A dog is a lucky survivor after attacking a pack of bronze whaler sharks in the middle of a feeding frenzy. But really, look at him, he’s all skin and bone.
The sharks were acting a bit jumpy. In fact, they were so jumpy you could carve them.
Ah, sharks. So chumpy you can carve them. / The Goodos of the sea.
Now this IS news. “EXTRA: Dog Doesn’t Get Attacked By Sharks!”
The German short-haired pointer-hungarian vizsla-cross was probably saved because the sharks didn’t know what the hell he was.
But really, it’s the owner’s fault for trying to scare the sharks away by throwing a stick at them.
The sharks were going to keep toying with the dog until they could entice that nice juicy owner to come out.
But from the point of view of a gang of sharks, a skinny dog is best used as human bait.
“Gus the wonder dog” is certainly very lucky. Lucky he didn’t get pulled under by his cape.
Gus attempted to round up at least six 2-metre-long sharks in the middle of a feeding frenzy. (Scooby voice) “Rhow! Rhiant Rhooby Rhacks rhith rheeth!”
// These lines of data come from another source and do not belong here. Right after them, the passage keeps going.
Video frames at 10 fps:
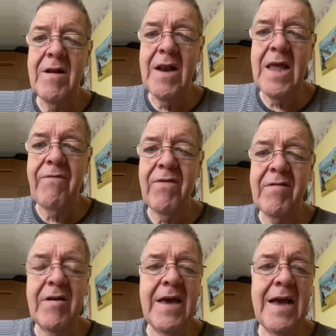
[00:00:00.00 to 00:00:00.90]
leaflet
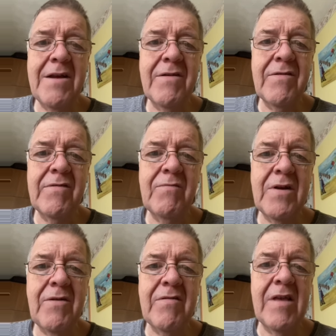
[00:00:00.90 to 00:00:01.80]
I had as when
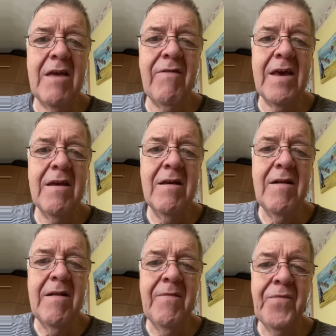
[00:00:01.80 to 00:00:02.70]
I was leaving
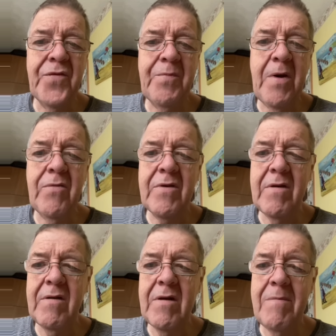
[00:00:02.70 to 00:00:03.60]
spoke
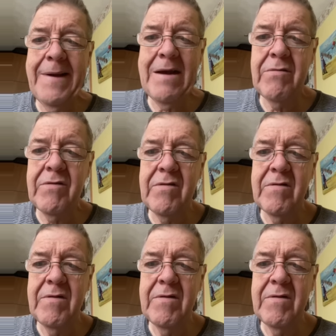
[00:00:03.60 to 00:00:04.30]
about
Gus repeatedly had a go at the pack of 2-metre-long sharks in the middle of a feeding frenzy, then when pulled back to safety, had another go at them. Now those are some tasty looking Meaty Bites. / Sounds like someone’s a bit tired of Goodos.
Honestly, if a dog thinks it’s a good idea to round up half-a-dozen sharks, it might be time to let natural selection take its course. / to upgrade to a smarter model.
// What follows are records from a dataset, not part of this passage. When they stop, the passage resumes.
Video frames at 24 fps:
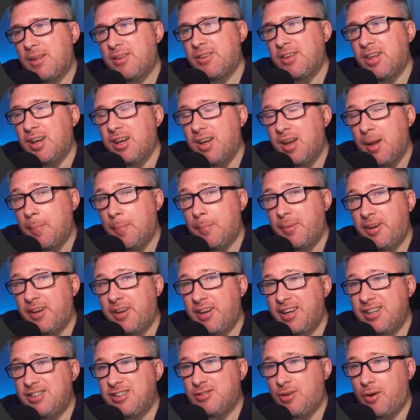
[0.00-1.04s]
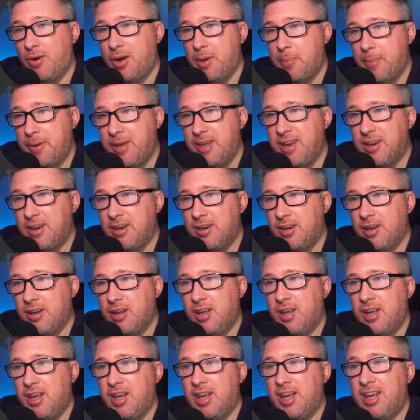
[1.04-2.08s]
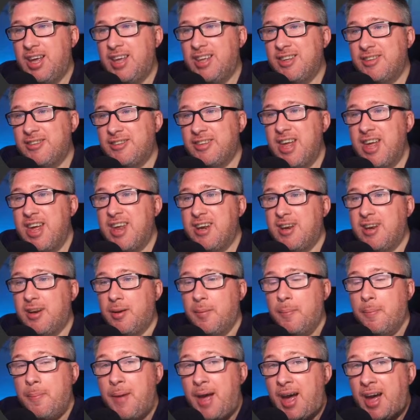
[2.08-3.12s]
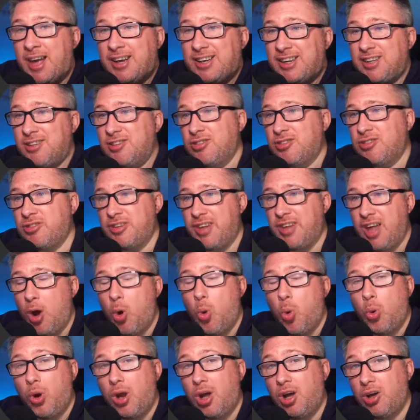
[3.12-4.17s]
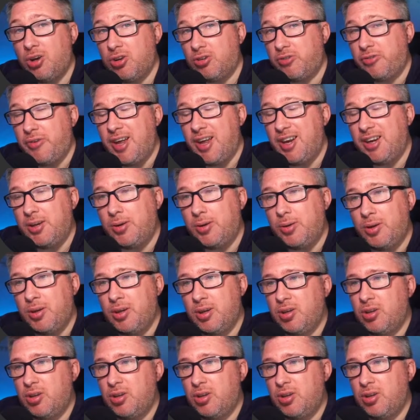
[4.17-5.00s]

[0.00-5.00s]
The number that they type in is then added to that all args value.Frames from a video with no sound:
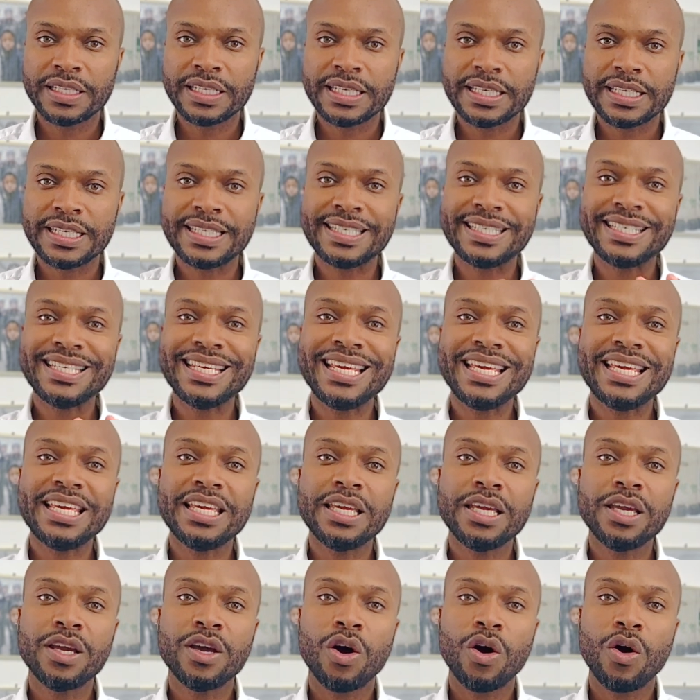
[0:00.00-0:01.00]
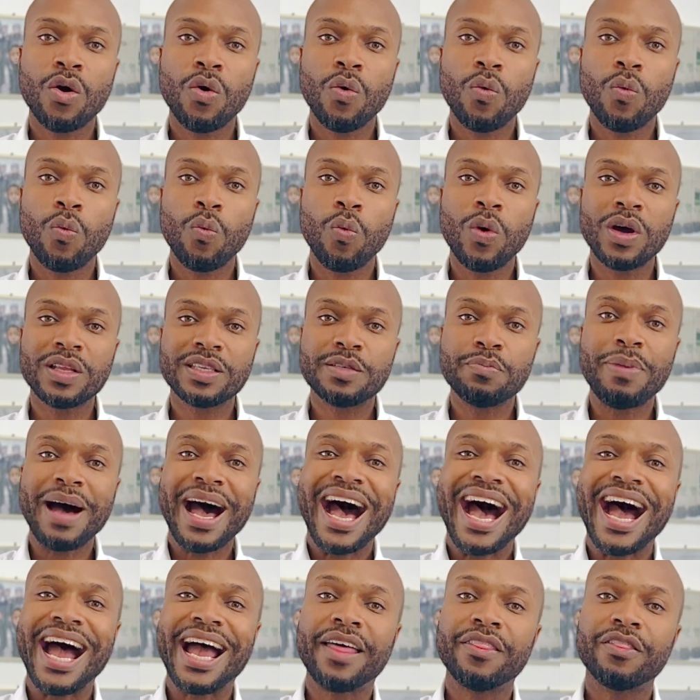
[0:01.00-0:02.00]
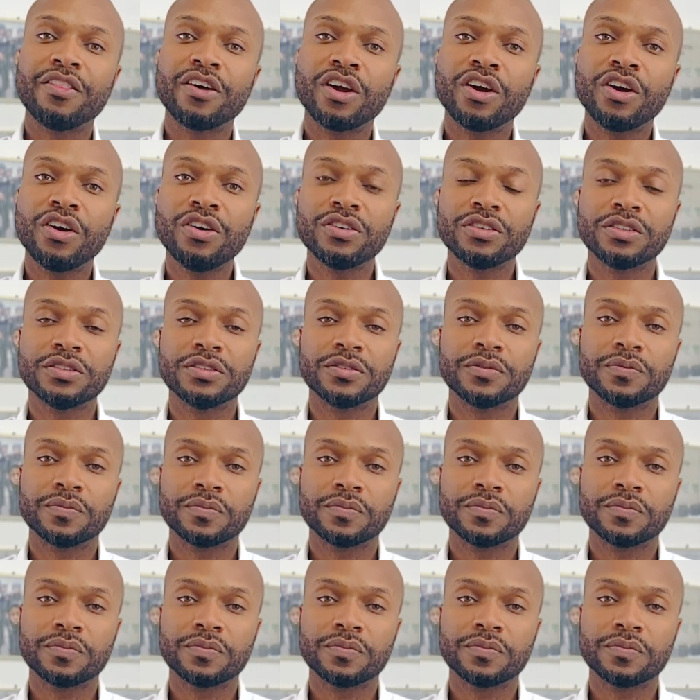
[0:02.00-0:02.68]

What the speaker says: see what's behind the curtain,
It was particularly scary – they were feeding on dogfish.
Sure, we laugh at the dog – but YOU do that. Ya freakin wuss. / That’s right – compared to Gus, you’re a PANSY.
Gus was surprised to discover they were sharks. He’d just assumed they were particularly feisty water-sheep.
It was actually all part of the dog’s plan. Once he’d rounded up the sharks he was then going to herd them onto the beach, roll them in batter, and cook them in the noonday sun.
But he wasn’t trying to eat the sharks – he just wanted to scare them away. Those were HIS damn fish. / He wanted to have his OWN feeding frenzy.
Gus’ owner was forced to wade out to give his dog a hand. There was no way he’d be able to round all those sharks up unassisted.
The dog’s owner was in a real bind. He wanted to go out and give his dog a hand, but he didn’t want to go out and give the sharks one.
Sure, to us they were big scary sharks, but the dog just saw giant unbattered flake.
The dog was lucky. With sharks, their bite is much worse than his bark.
Turns out the dog wasn’t actually trying to chase the sharks – it was just trying to do itself in.
The dog was just hard of hearing. His owner had actually said “Let’s go play fetch in the park”…
It’s not surprising that Gus survived – who wouldn’t prefer fish to dog meat?
There’s no meat on that dog anyway! If they DID attack the scrawny mutt, it’d only be to use it as a toothpick.
It’s the man’s fault. He told the dog to “play dead”.
The sharks were actually really scared. It’s a little known fact that the scariest movie in the shark world is “German Short-Haired Pointer-Hungarian Vizsla-Cross”! Derr-duh, derr-duh…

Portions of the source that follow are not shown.